Okay, let's review:
The kingdom of the World (1) uses "power over" to accomplish its plans, (2)can change behavior, but not motives, (3) is always tit-for-tat, "us" vs "them", and (4) always has at least some influence from Satan.
The Kingdom of God (1) uses "power under" and never "power over" to accomplish its plans, (2) is concerned with changing the heart and motives, rather than just the behavior, and (3) always looks like Jesus on Calvary.
In chapter 3, Boyd takes another step toward separating these two kingdoms.
When the kingdom is manifested, it's rather obvious. It doesn't look like a church building. It doesn't necessarily look like a group of religious people professing certain things--including professing that they are Christian. It doesn't necessarily look like a gathering of people advocating the right political or ethical causes. It doesn't look like a group who are--or who at least believe themselves to be--morally superior to others, telling them how they should live. It doesn't look like a group using swords, however righteous they believe their sword-wielding to be.

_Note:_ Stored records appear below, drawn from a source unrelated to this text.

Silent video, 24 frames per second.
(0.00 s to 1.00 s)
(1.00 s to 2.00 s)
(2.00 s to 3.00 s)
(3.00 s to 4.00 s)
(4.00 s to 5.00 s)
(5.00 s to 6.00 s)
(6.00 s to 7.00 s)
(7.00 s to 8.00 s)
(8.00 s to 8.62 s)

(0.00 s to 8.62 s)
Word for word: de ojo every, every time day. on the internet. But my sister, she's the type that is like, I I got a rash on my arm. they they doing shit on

It rather looks like people individually and collectively mimicking God. It looks like Calvary. It looks Christian, whether it identifies itself as such or not. When people are "coming under" others to love and serve them, without regard to how much or how little those others deserve it, and without regard for their own interests and reputation, the kingdom of God has come.pg 52
Furthermore, no kingdom of the world (i.e government, regime, ruling power etc.) can ever be the kingdom of God. They are diametrically opposed. However good the kingdom of the world may be, it cannot protect its self interests while loving its enemies, turning the other cheek and blessing those who persecute it. "By definition, therefore, you can no more have a Christian worldly government than you can have a Christian petunia or aardvark. A nation may have noble ideals and be committed to just principles, but its not for this reason Christian" (pg 54). And also, "The kingdom of God is not an ideal version of the kingdom of the world; it's not something that any version of the kingdom of the world can aspire toward or be measured against. The kingdom of God is a completely distinct, alternative way of doing life" (pg 55). ( We will look more into the notion of America as being a Christian nation, and particularly at the founders in the future).

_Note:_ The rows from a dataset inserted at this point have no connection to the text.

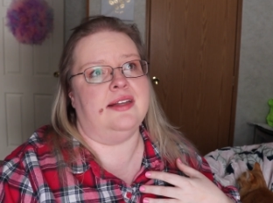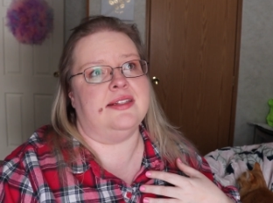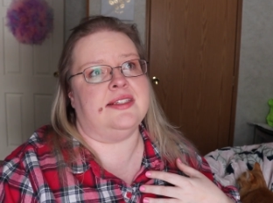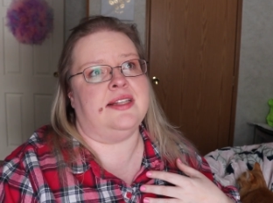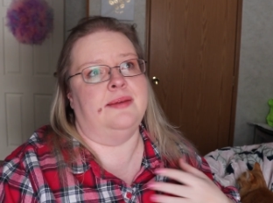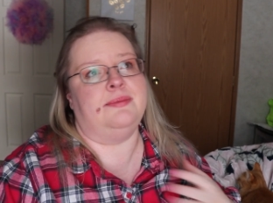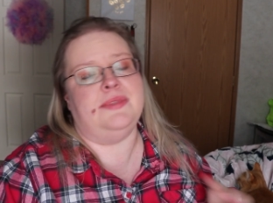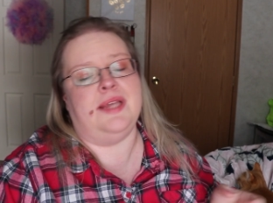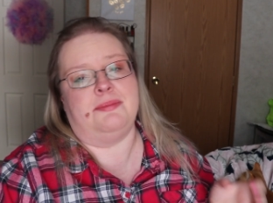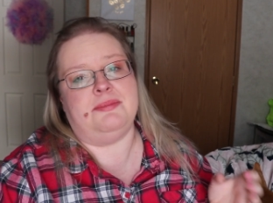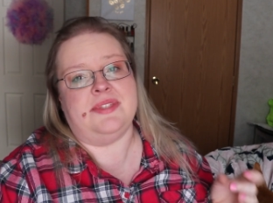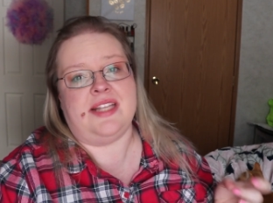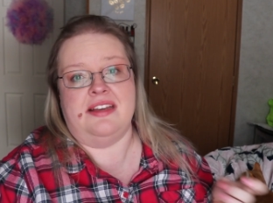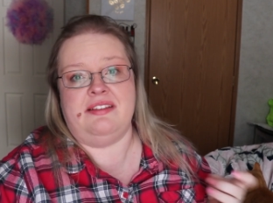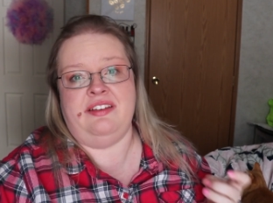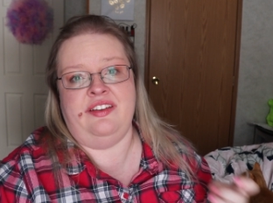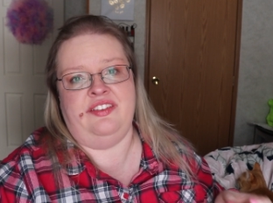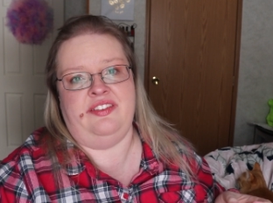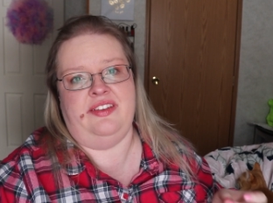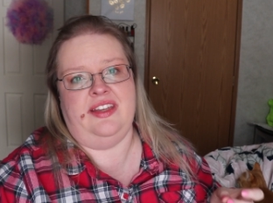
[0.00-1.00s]
sometimes
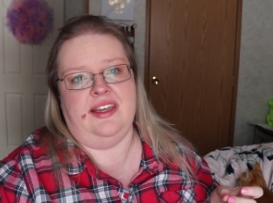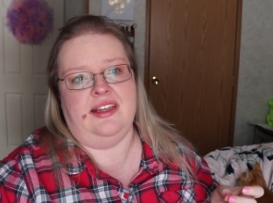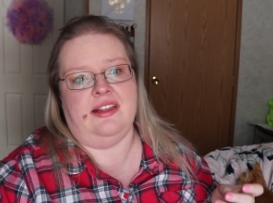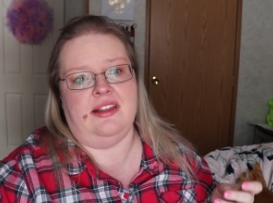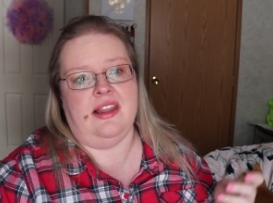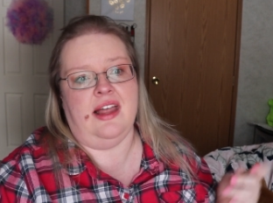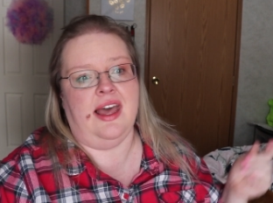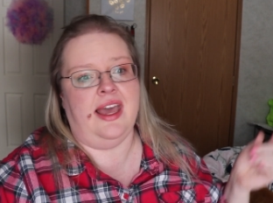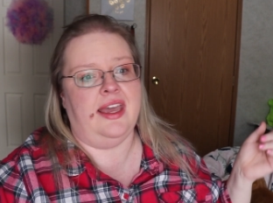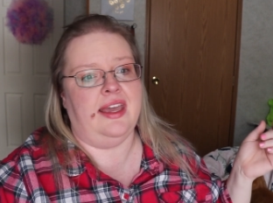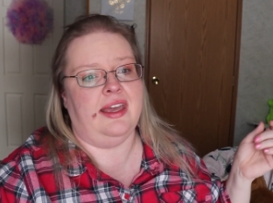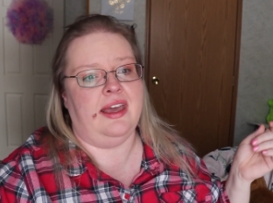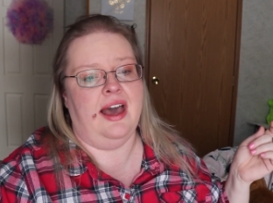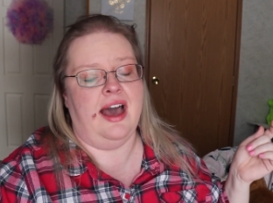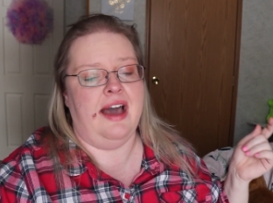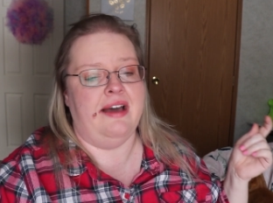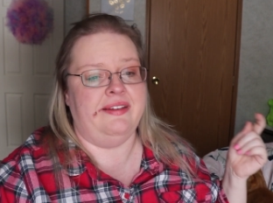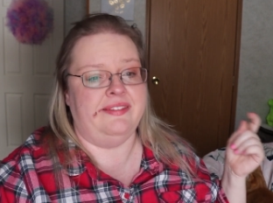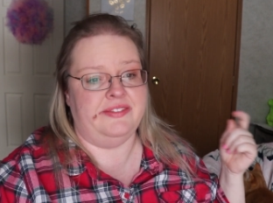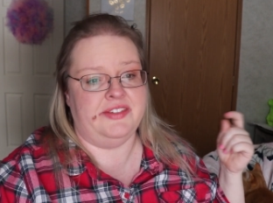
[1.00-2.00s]
I feel like
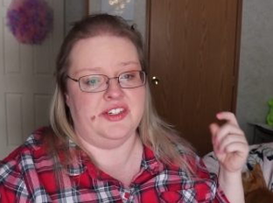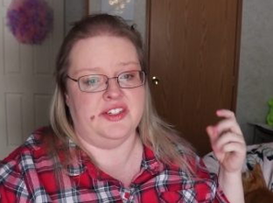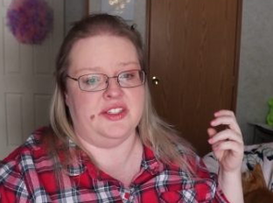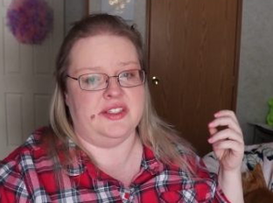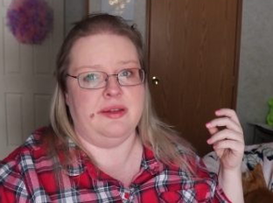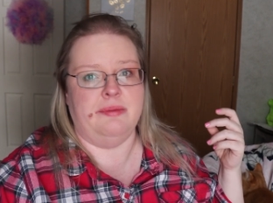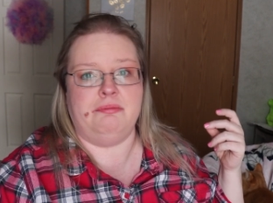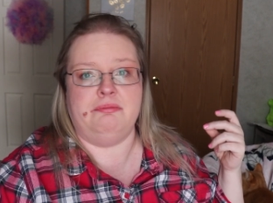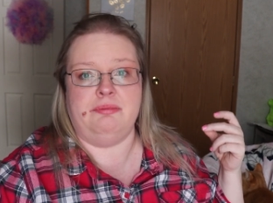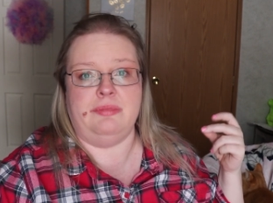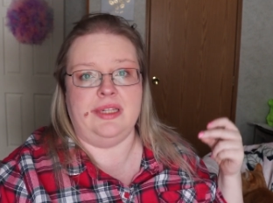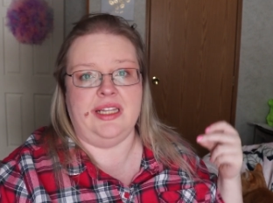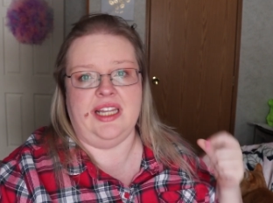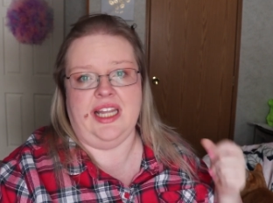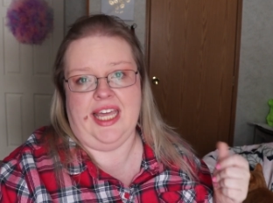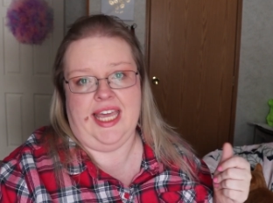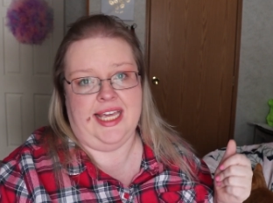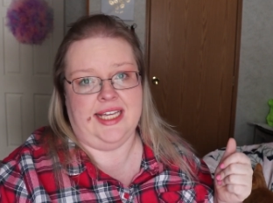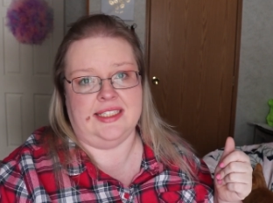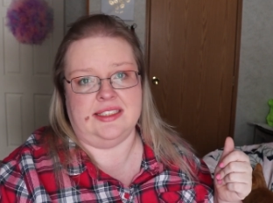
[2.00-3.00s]
I've just
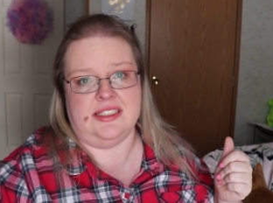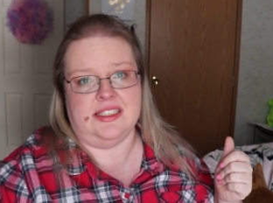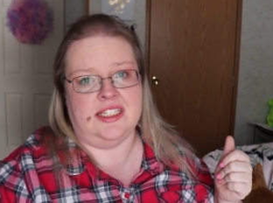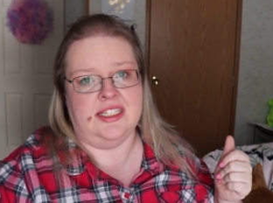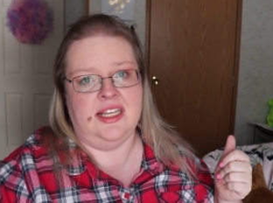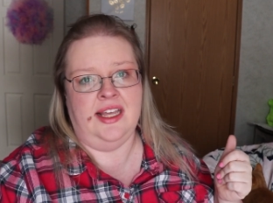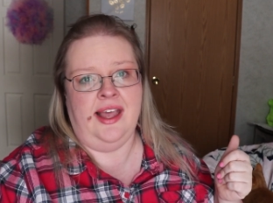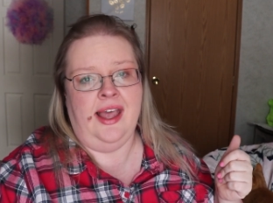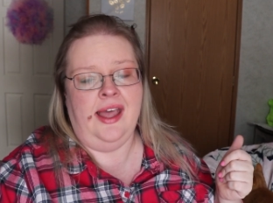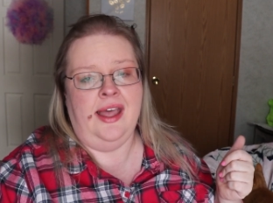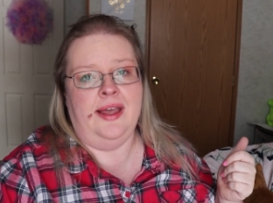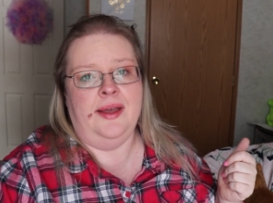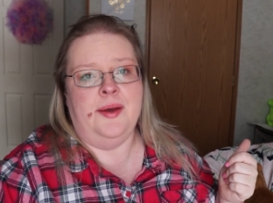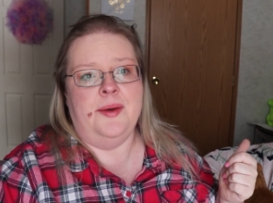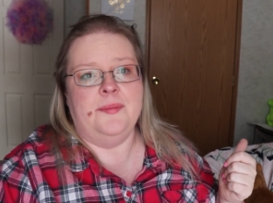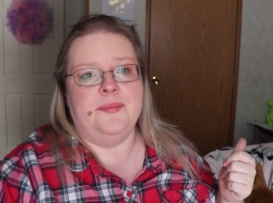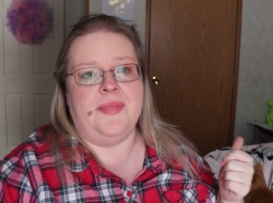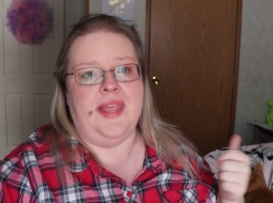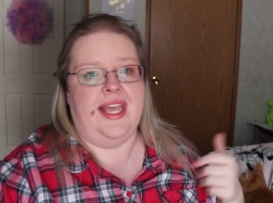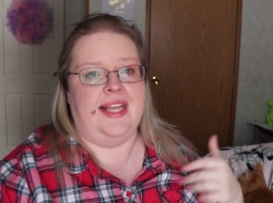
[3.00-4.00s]
blinked
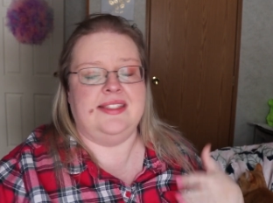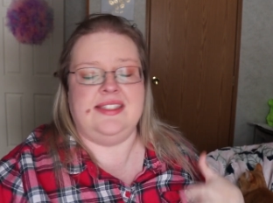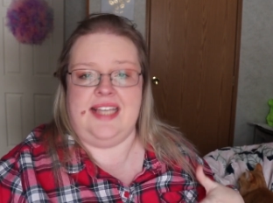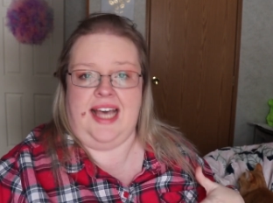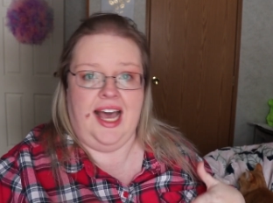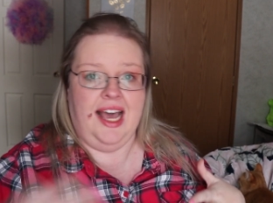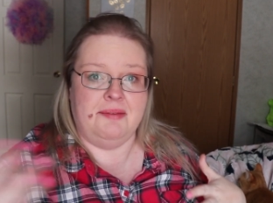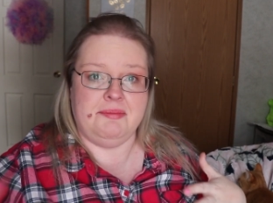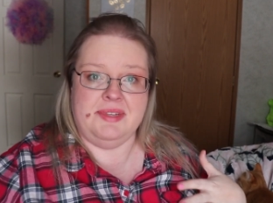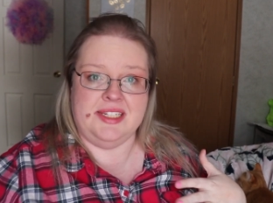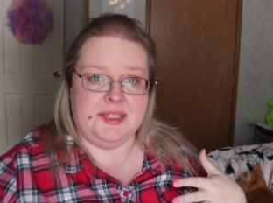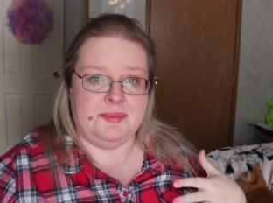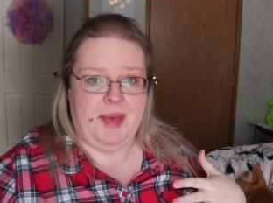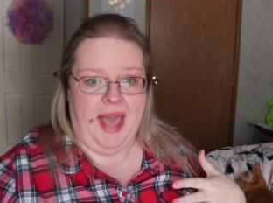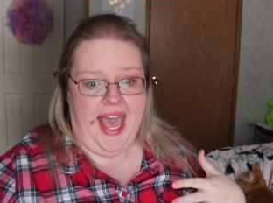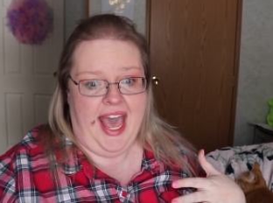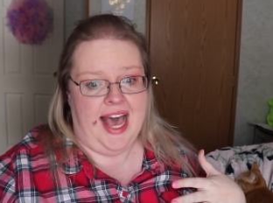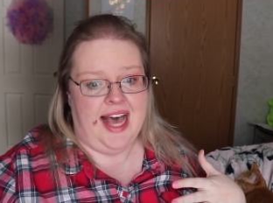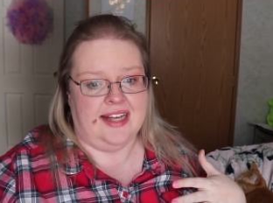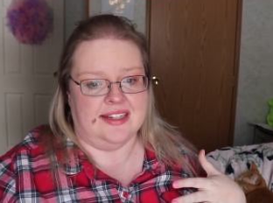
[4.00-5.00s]
and time has
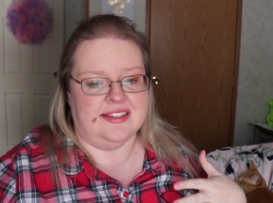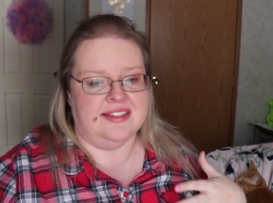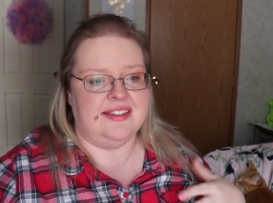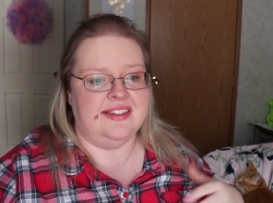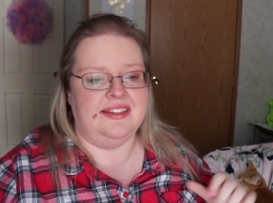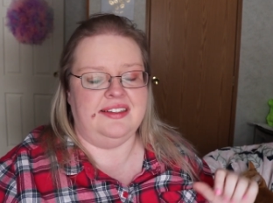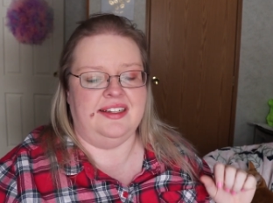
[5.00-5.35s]
passed.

Following from this, Boyd reasons that those who participate in the kingdom of God should always have a healthy suspicion toward every version of the kingdom of the world, lest we place undue trust in any political ideology or program. The worldly kingdoms do not ultimately hold the answers to the world's problems. In fact, Boyd would say that the fundamental problem in the world is "that fallen people trust "power over" rather than "power under," coercion rather than love."

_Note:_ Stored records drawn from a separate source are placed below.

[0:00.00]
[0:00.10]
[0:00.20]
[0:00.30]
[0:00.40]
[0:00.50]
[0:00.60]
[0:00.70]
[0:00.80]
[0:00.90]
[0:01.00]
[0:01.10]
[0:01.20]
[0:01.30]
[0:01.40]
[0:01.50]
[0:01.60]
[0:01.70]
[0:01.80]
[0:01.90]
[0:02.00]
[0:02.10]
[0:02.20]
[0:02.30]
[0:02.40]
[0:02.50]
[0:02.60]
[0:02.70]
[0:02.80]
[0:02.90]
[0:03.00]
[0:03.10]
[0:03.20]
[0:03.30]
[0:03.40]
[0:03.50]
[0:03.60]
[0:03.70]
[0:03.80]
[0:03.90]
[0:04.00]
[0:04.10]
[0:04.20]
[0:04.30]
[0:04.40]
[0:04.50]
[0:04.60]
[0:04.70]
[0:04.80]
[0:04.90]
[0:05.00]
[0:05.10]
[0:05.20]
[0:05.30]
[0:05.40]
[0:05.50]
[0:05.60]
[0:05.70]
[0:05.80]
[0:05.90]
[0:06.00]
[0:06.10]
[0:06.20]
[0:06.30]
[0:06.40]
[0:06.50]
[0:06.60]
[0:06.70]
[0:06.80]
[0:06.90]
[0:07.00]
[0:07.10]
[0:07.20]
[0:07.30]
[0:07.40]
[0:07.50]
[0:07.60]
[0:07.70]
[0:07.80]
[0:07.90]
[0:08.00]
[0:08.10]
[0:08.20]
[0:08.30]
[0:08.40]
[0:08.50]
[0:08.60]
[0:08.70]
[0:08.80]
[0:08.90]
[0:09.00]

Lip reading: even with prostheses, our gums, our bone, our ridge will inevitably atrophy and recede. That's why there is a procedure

To give a few examples, Boyd pulls from the political hotbed that was first century Palestine. Jesus' contemporaries were always trying to get him to weigh in on the political matters of his day, but Jesus always sidesteped the questions and took the issue deeper, to a kingdom of God reality rather than a kingdom of the world reality (examples Boyd talks about are the "Give to Caesar what is Caesar's" passage in Matthew 22 and the man who wanted Jesus to oversee the dividing of inheritance in Luke 12). In addition, perhaps the most noteworthy political issue that went on in the company of Jesus was the fact that Jesus chose as disciples a tax collector and a zealot, and ultra-conservative and an ultra-liberal, so much so that we don't have categories today that properly illustrate that difference. Yet, Jesus chooses them to run in the same group, to be a part of the same posse, to be co-leaders in the movement he was starting, and we never read a word in the gospels of political discussions between these two or, more notably, of Jesus taking a side. Perhaps this suggests that holding a particular political view does not go hand in hand with following Jesus. Yet, in some Christian circles today, that is essentially what as happened. As Boyd says, "[I]n some circles, whether conservative or liberal, taking particular public stands on social, ethical, and political issues, and siding with particular political or social ideologies, is the litmus test of one's orthodoxy" (pp63-4).
The results are tragic. As Boyd says, "Perhaps this explains why many evangelicals spend more time fighting against certain sinners in the political arena than they do sacrificing for those sinners."